Tax Credits You May Qualify For
Tax credits and benefits make up $288 billion of the $787 billion allocated by the Recovery Act. See if you might qualify for any of these tax credits:
College expenses – The American Opportunity Credit modifies the existing Hope Credit for tax years 2009 and 2010, making the Hope Credit available to a broader range of taxpayers. It also adds course materials to the list of qualifying expenses and allows the credit to be claimed for four post-secondary education years instead of just two. Many of those eligible will qualify for the maximum annual credit of $2,500 per student.
Energy-efficient improvements – The Residential Energy Property Credit increases the credit rate to 30 percent of the cost of improvements, such as added insulation, energy efficient exterior windows, and energy-efficient heating and air conditioning systems. The maximum credit limit is $1,500 for improvements made in 2009 and 2010. Frequently asked questions about the program are listed on the Energy Star website.
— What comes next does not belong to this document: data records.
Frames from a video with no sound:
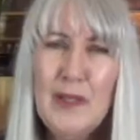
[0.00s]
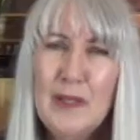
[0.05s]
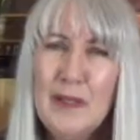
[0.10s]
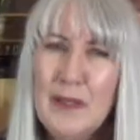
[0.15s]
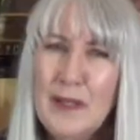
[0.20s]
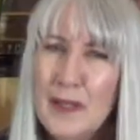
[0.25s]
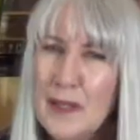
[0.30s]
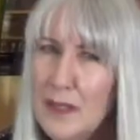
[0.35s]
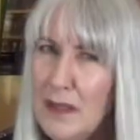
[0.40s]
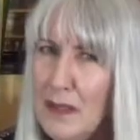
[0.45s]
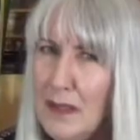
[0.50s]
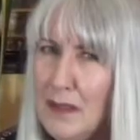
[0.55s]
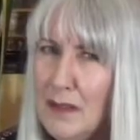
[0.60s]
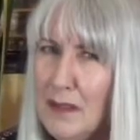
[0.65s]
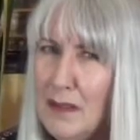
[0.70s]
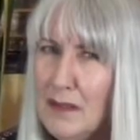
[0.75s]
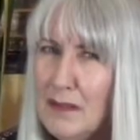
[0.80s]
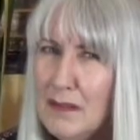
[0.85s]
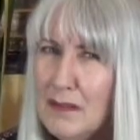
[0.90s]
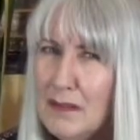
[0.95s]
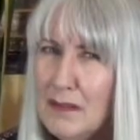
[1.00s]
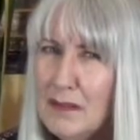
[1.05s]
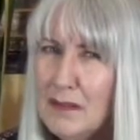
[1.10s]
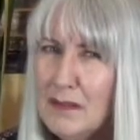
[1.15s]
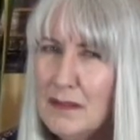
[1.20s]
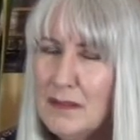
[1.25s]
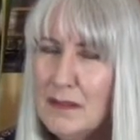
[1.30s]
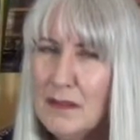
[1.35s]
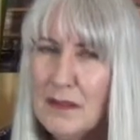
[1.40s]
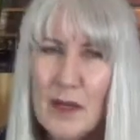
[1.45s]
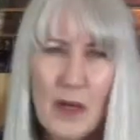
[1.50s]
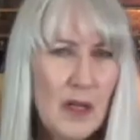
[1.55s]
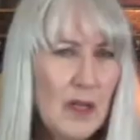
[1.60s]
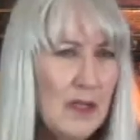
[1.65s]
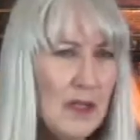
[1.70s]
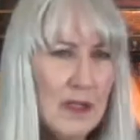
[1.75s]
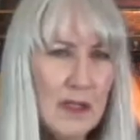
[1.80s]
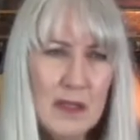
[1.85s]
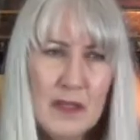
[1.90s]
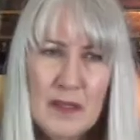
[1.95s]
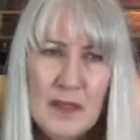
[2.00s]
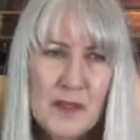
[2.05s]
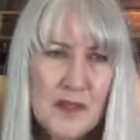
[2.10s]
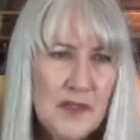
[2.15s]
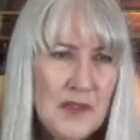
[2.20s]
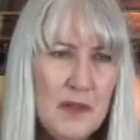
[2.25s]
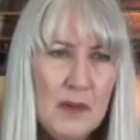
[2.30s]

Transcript: in the end, there's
Alternate energy equipment installation – If you install solar hot water heaters, geothermal heat pumps or wind turbines at your home, you might qualify for the Residential Energy Efficient Property Credit that allows for a credit equal to 30 percent of the cost of the qualifying equipment’s installation.
Working Individuals and Families – If you make a low to moderate income and file a tax return, you could qualify for the Earned Income Tax Credit.
Parent(s) with children – If the amount of your Child Tax Credit is greater than the amount of income tax you owe, you may be able to claim the Additional Child Tax Credit.
Working Individuals — Making Work Pay provides for a refundable tax credit of up to $400 for working individuals and up to $800 for married taxpayers filing joint returns.
We’ll be keeping you up to date on any additional tax credits and changes to those listed here.